Noticias
28 of April,2025

Data Protection in the era of AI-powered marketing (VI). Sixth edition. Assessing GDPR compliance in AI-CRM and chatbots for marketing

Por: Paola Cardozo Solano - PhD Researcher & Lecturer. Vrije Universiteit (VU) Amsterdam, The Netherlands

In this edition, we explore how well the principles of the General Data Protection Regulation (GDPR) are protected through the lens of data protection by design by AI-driven customer relationship management (CRM) systems and chatbot software, tools that are extensively used in marketing and that process vast amounts of personal data.

To assess compliance, we begin by introducing the selected companies at the forefront of these technologies. Next, we outline the documentation used as the basis for evaluation. Finally, we present a structured set of yes/no questions corresponding to each GDPR principle, designed to reveal how data protection by design is embedded in practice.

The central aim is to uncover the specific design features these software providers offer their clients to support GDPR compliance. By shedding light on these mechanisms, we hope to contribute to a deeper understanding of how data protection is being operationalized in contemporary AI-powered services.


The survey

Following Michels et al. (2020), the CRM and chatbot providers featured in the upcoming charts were selected through a review of industry reports and market analyses, ensuring our focus remains on the leading solutions in the field.

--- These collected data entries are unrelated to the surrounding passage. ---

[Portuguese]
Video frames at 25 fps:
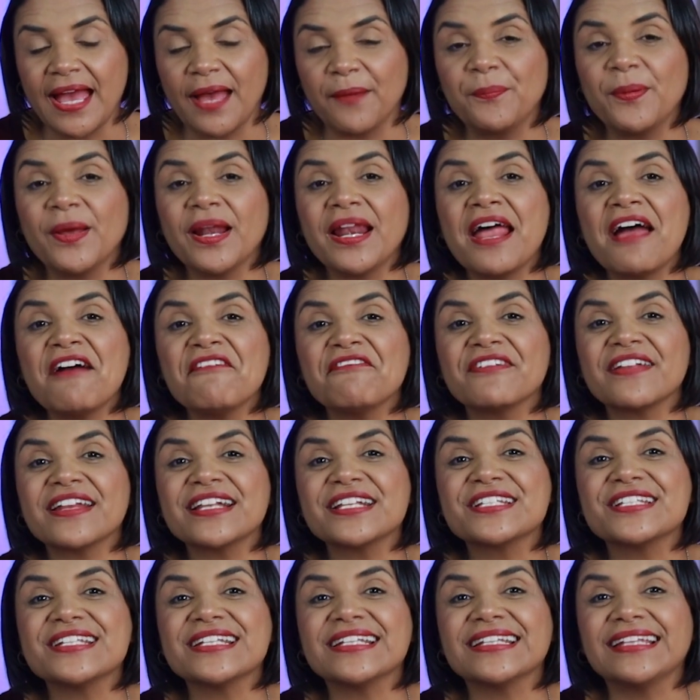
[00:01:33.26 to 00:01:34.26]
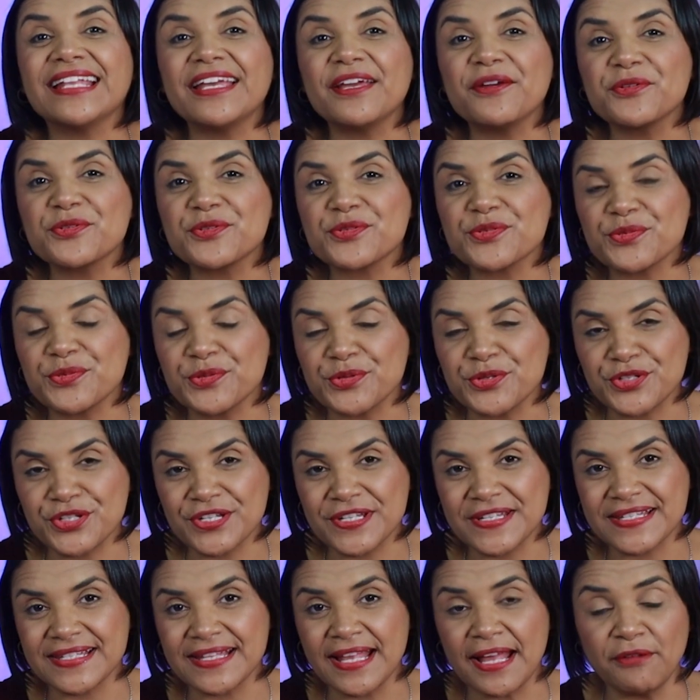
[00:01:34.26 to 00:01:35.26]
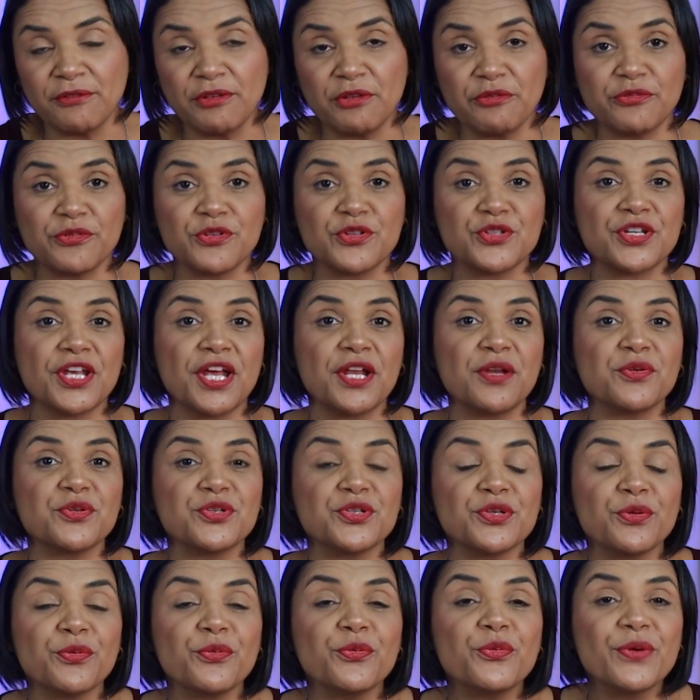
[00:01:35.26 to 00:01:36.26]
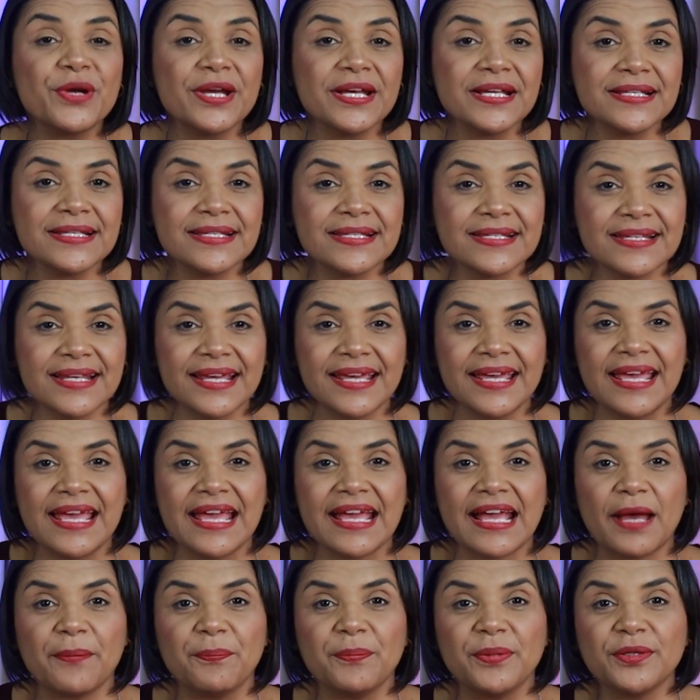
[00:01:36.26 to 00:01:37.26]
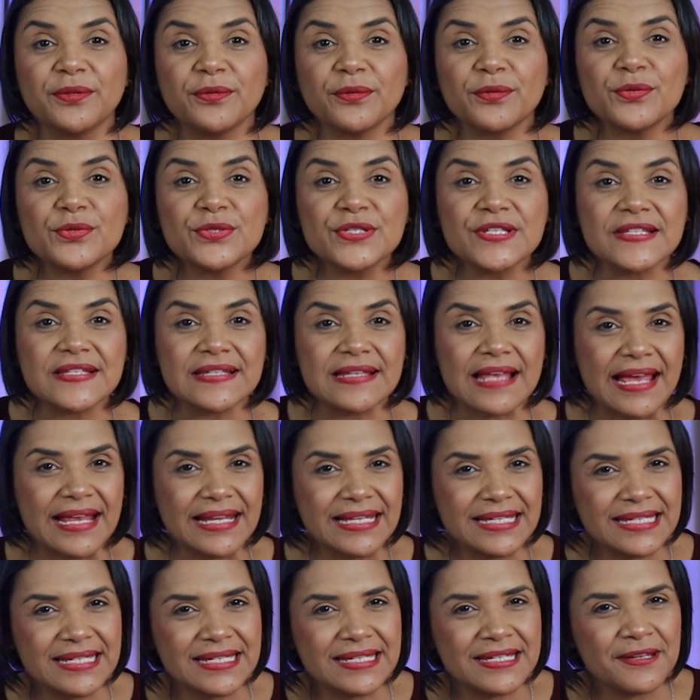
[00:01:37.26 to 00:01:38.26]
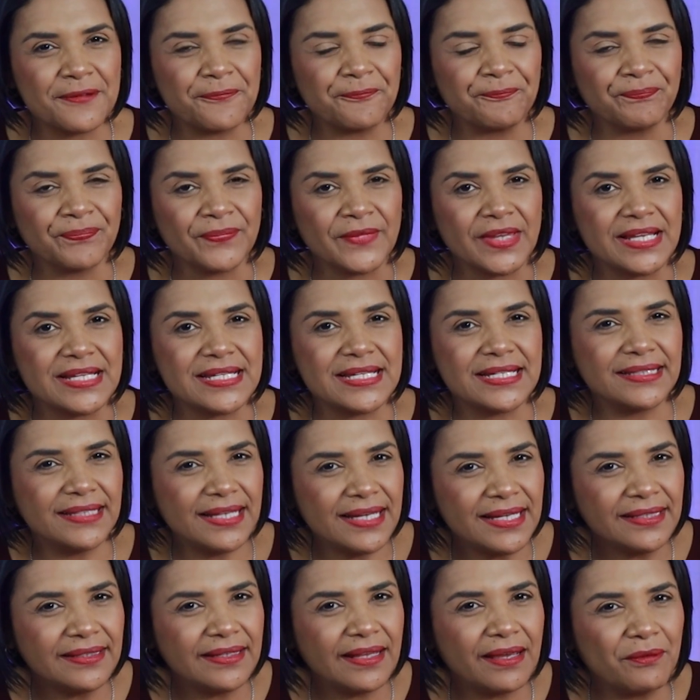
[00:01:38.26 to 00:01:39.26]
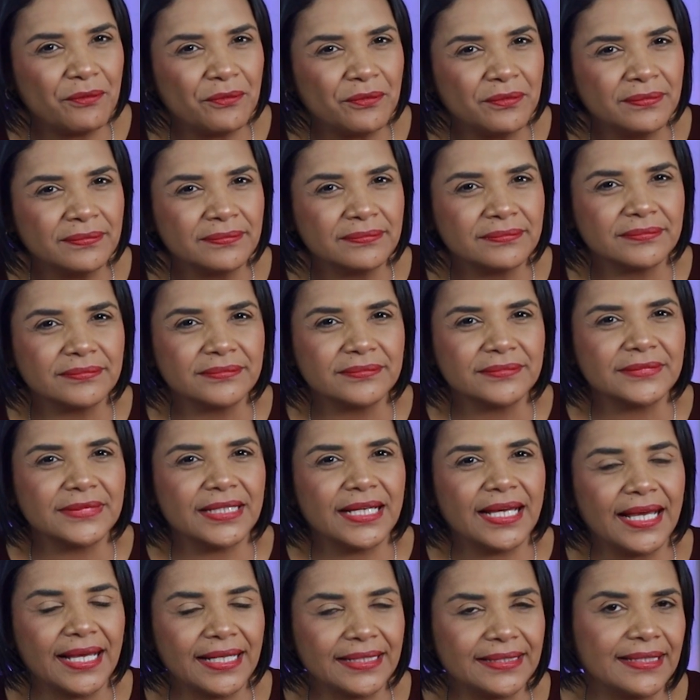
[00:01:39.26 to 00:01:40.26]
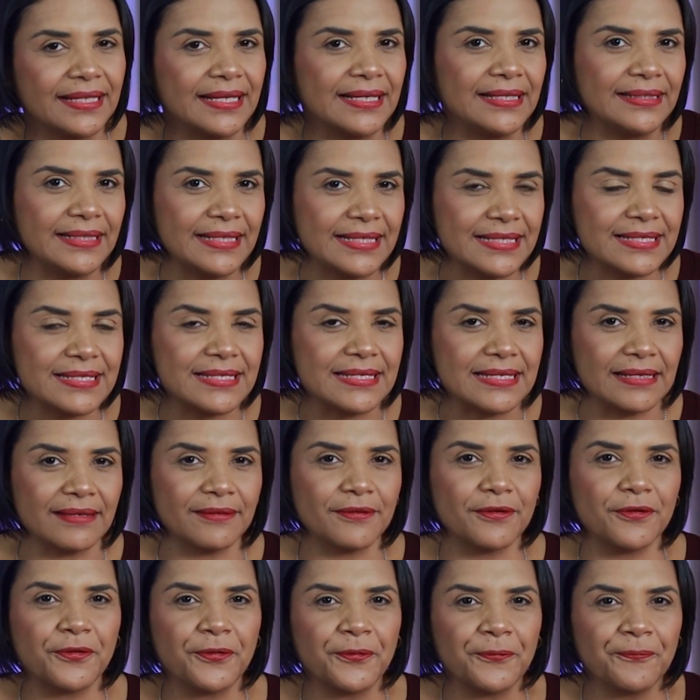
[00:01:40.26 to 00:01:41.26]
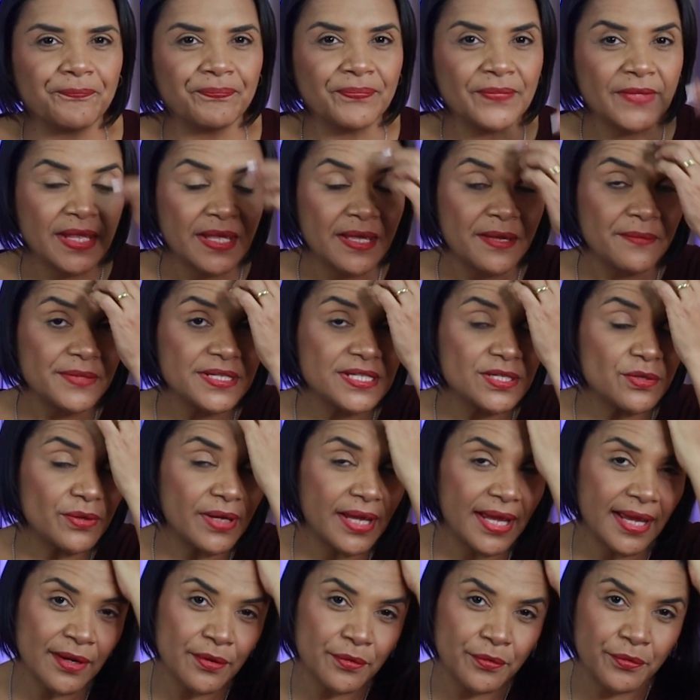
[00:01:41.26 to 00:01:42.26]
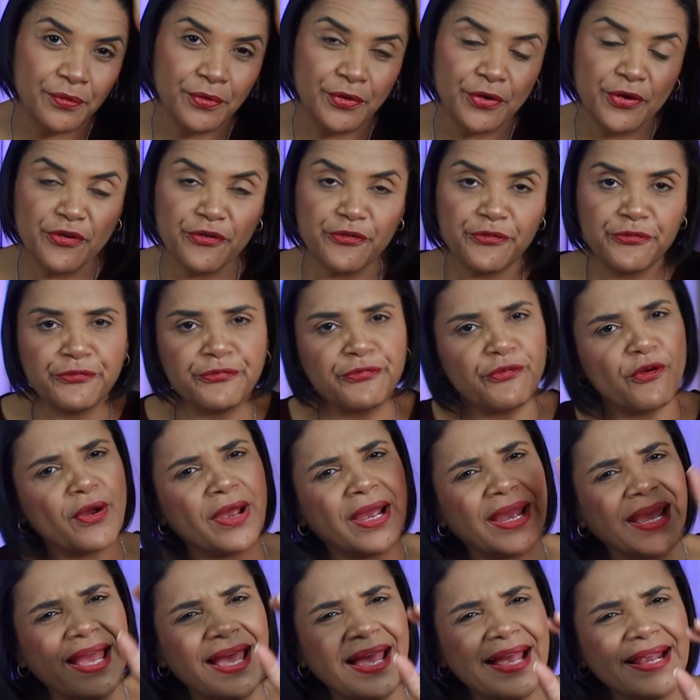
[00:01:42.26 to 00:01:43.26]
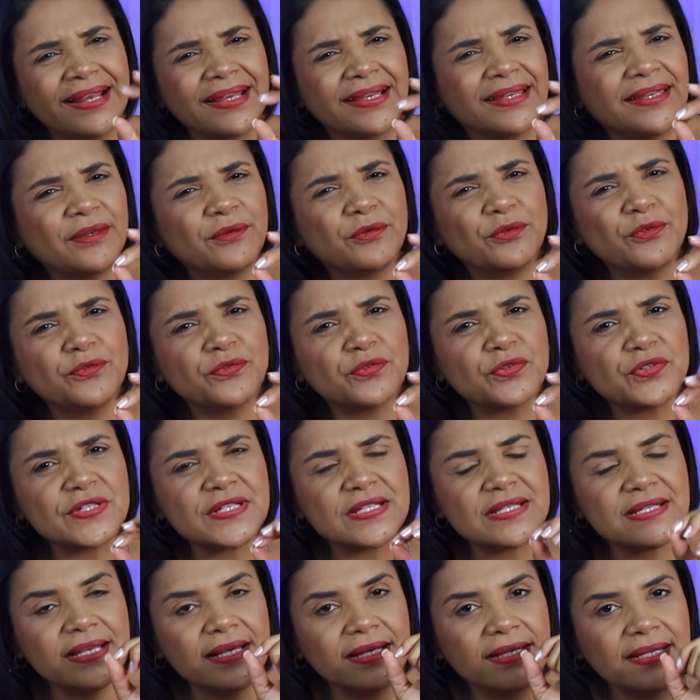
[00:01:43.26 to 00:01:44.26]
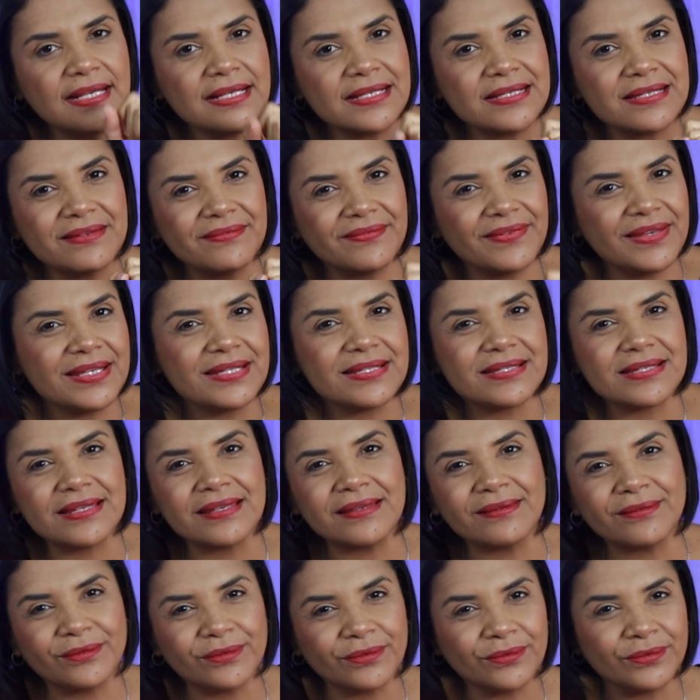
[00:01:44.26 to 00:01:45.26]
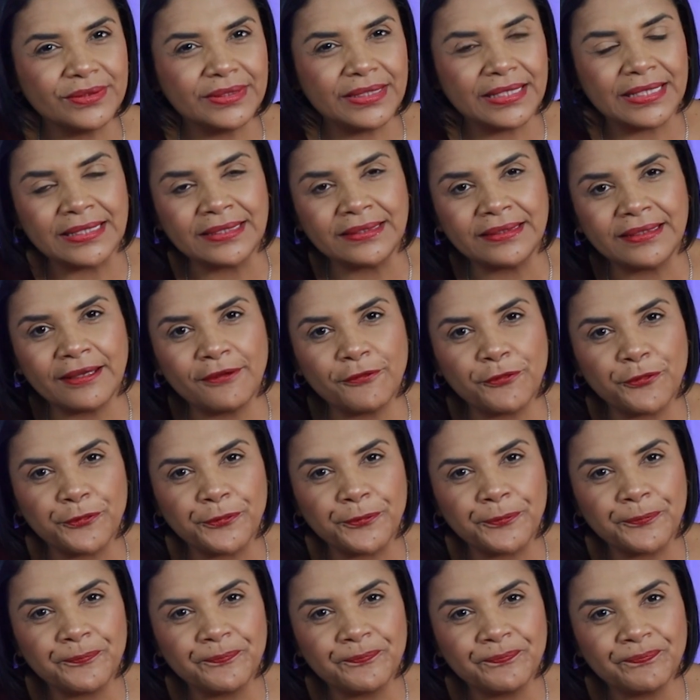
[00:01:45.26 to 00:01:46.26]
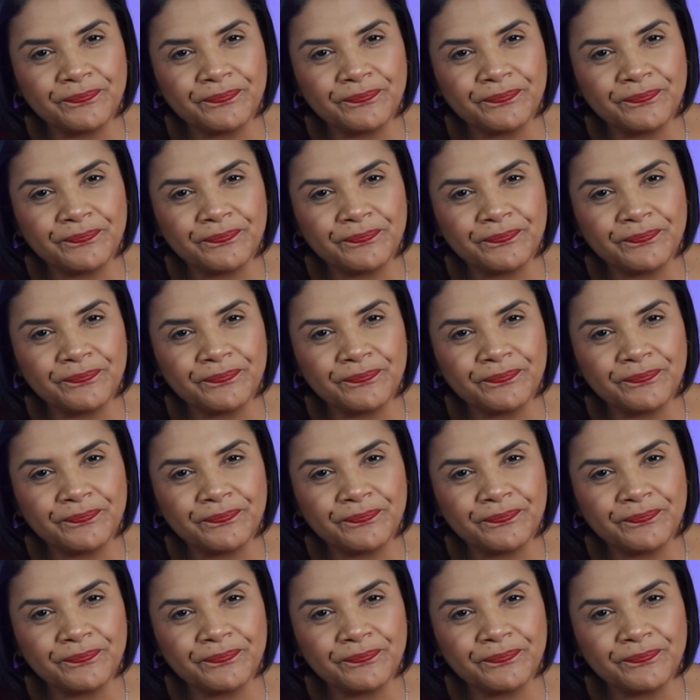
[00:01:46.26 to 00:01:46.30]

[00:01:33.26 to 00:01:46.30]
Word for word: A palavra de Deus hoje está no Evangelho de Lucas, capítulo 7, de 31 a 35. Mas eu quero focar aqui com você nesse versículo 31.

Figure 1. Overview of AI-CRM and chatbots included in the 2023 survey. Information sourced from AI Multiple (2023), Insightly (s. f.), and TechTarget  (2022a) (2022b), Gartner(2023), and Forbes(2023).

The information used to evaluate compliance here consists of the contract, agreement, or binding legal act —published on the websites of each CRM and chatbot software provider— that governs the relationship between the software provider (as the processor) and the client firm (as the data controller). These documents are generally referred to as data processing agreements or addendums. They contain standard terms that the clients of these software companies cannot negotiate. Additionally, the evaluation includes information publicly available on each provider’s website, particularly concerning data protection practices, security measures, and the resources offered to clients. Unfortunately, leading solutions provided by companies such as Kore.ai, Cognigy, and Boost.ai were not assessed here since the data processing agreement is not publicly available.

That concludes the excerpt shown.